A negative experience could make a candidate wary of interviewing with your company in the future or may dissuade others who they share their experience with. Try to keep an open mind - instead of ‘no’, maybe it is a case of ‘not right now’ if the individual interviews well but is not necessarily a fit for the specific role. Or, if you are looking for someone to do freelance or part-time work, consider offering them a trial period before recommending them for full -time employment. This trial period gives the candidate and company alike a sense of the working relationship before it becomes a long-term arrangement. It also gives your company a chance to test out this person's capabilities and see how well they get along with other employees, an important factor that can't be judged before someone is on the payroll.

Interview Questions that can Potentially Reveal a Bad Hire

We've all been there. You are interviewing a candidate, and it's not going well. The conversation is awkward, you seem to be asking the same questions over and over again, and it just feels like the person isn't a good fit.

Let’s start from the beginning. Always try to ask open ended questions that allow the candidate to provide additional insight. For instance:

"Tell me about a time when...." Allow the candidate to provide a specific example and then ask a question that goes a level deeper. Asking the result of an action and how those results affected the organization helps to demonstrate their value.

Incorporate questions that provide an insight into the individual’s character and their ability to reflect and learn from the past. Some example questions include:

"We all have to make difficult decisions. Can you tell me about a time when you had to make a tough decision? What led to the situation, what decision did you make, and what was the outcome?" From this you can observe the following:

Coherency of the story, critical thinking, cognizance of the effect on others as a response to the decision and an understanding of cause and effect.

How would you describe your work ethic?

This question will tell you if the candidate is driven and motivated. It will also tell you how they view work and if their work style fits what is needed for the role.

What kind of training have you received in your field?

This can provide insight into proactive personal development the candidate has done to increase their knowledge and skills beyond what is found on their resume.

There are some other questions you can ask that can help you determine whether or not the candidate is right for the job. These questions will help you find individuals who are looking for something more than just a paycheck.

1) What do you think is your greatest strength? 

2) What do you think is your greatest weakness?

3) When was the last time you failed at something?

4) What made your previous boss/co-workers most happy/unhappy with you?

Implementing behavioral-based interview questions into your selection process is a great way to identify potential bad hires who are going through the motions of interviewing, but don't  have serious interest in the position.

Conclusion: Protect Your Organisation Against Employee Mis-hires

Bad hires are not uncommon in the workplace.
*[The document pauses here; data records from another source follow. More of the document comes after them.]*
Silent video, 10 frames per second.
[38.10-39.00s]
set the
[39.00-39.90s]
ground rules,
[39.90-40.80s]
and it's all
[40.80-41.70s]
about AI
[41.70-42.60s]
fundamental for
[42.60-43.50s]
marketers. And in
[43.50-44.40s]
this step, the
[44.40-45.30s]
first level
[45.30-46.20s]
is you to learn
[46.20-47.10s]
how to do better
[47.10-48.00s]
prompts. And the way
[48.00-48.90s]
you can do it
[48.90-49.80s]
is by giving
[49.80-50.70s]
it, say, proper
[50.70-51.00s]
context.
While having to let an employee go because they are simply not a fit is time-consuming and costly, the issues can be far greater. What if a mis-hire intentionally puts the company at risk or steals from the company? Bad hires can create a negative culture, cause damage to the company’s performance or reputation, or even act in inappropriate ways that lead to a lawsuit. All of which can cost a company both time and money. 
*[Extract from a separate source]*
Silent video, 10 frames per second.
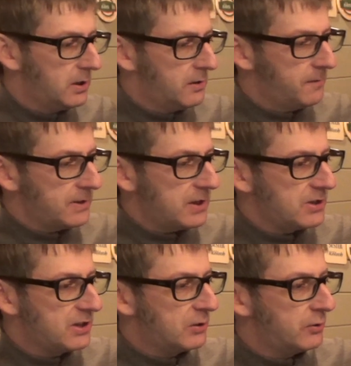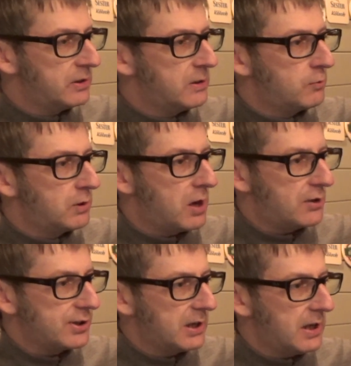Fantastic little
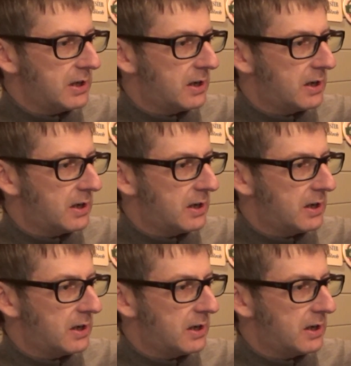glass there,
While it is not always possible to avoid a bad hire, comprehensive pre-employment background  screening is the first line of defense. Comprehensive screening, including reference checks, will help to ensure that an interviewee has the right skills, credentials and work ethic to meet  your company's needs. Instituting a periodic employee rescreening program helps to ensure your staff continue to meet those company standards and requirements. 

From pre-employment background screening to structured interview questions, testing and assessments there are a variety of methods at the disposal of employers to avoid the dreaded bad hire.